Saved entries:
------------------------------------

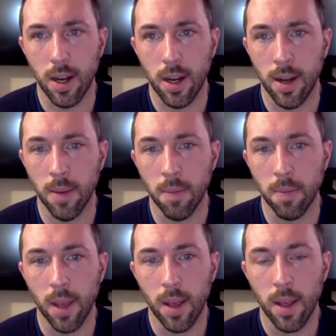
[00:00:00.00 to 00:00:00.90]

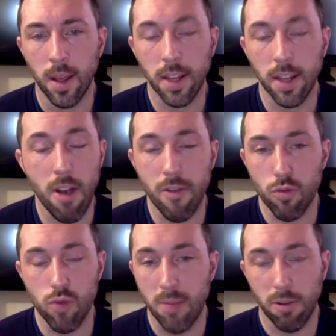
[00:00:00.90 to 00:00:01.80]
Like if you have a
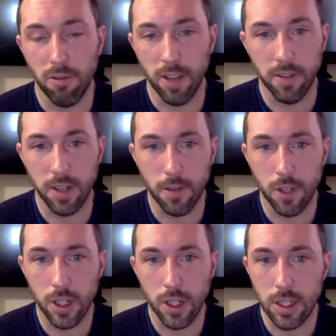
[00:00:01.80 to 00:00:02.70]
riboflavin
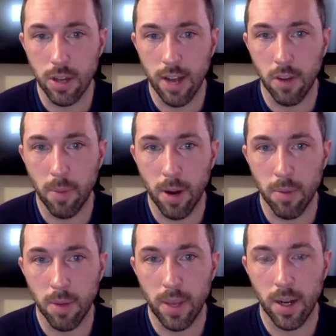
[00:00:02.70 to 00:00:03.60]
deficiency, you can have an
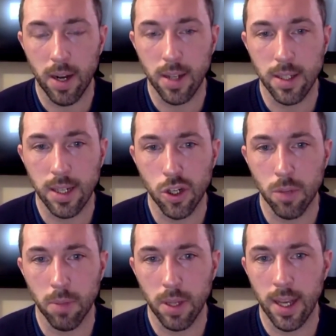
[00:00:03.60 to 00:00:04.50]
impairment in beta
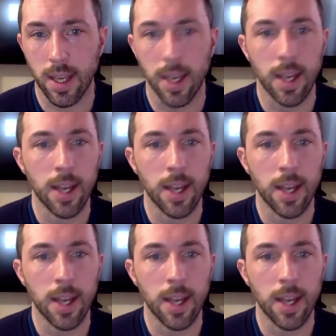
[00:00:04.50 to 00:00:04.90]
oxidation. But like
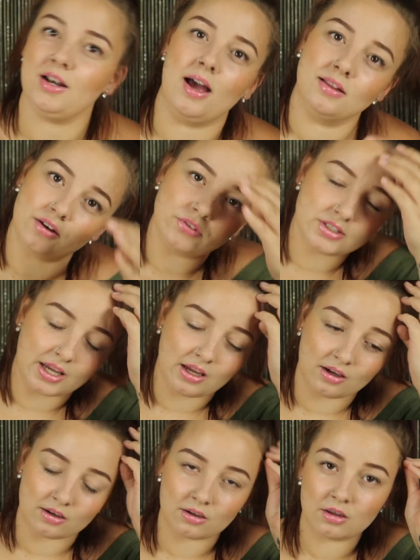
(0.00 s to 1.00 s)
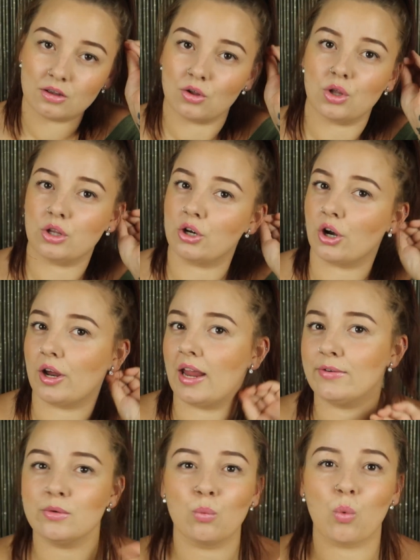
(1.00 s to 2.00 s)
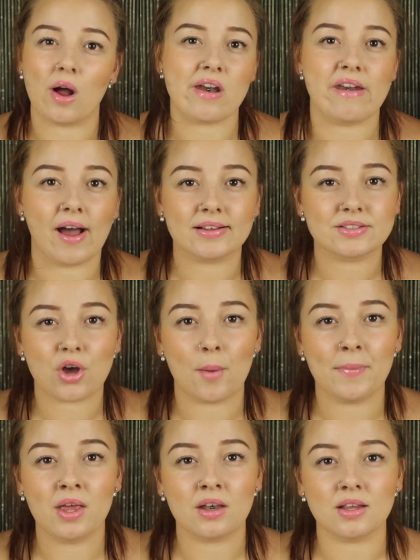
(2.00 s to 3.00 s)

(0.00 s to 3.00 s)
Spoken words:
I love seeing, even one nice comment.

------------------------------------

* Work to complete
Nothing but the records above, retyped exactly and stripped of images, should appear in the answer.

* Answer for the task
[00:00:00.00 to 00:00:00.90]

[00:00:00.90 to 00:00:01.80]
Like if you have a
[00:00:01.80 to 00:00:02.70]
riboflavin
[00:00:02.70 to 00:00:03.60]
deficiency, you can have an
[00:00:03.60 to 00:00:04.50]
impairment in beta
[00:00:04.50 to 00:00:04.90]
oxidation. But like
(0.00 s to 1.00 s)
(1.00 s to 2.00 s)
(2.00 s to 3.00 s)

(0.00 s to 3.00 s)
Spoken words:
I love seeing, even one nice comment.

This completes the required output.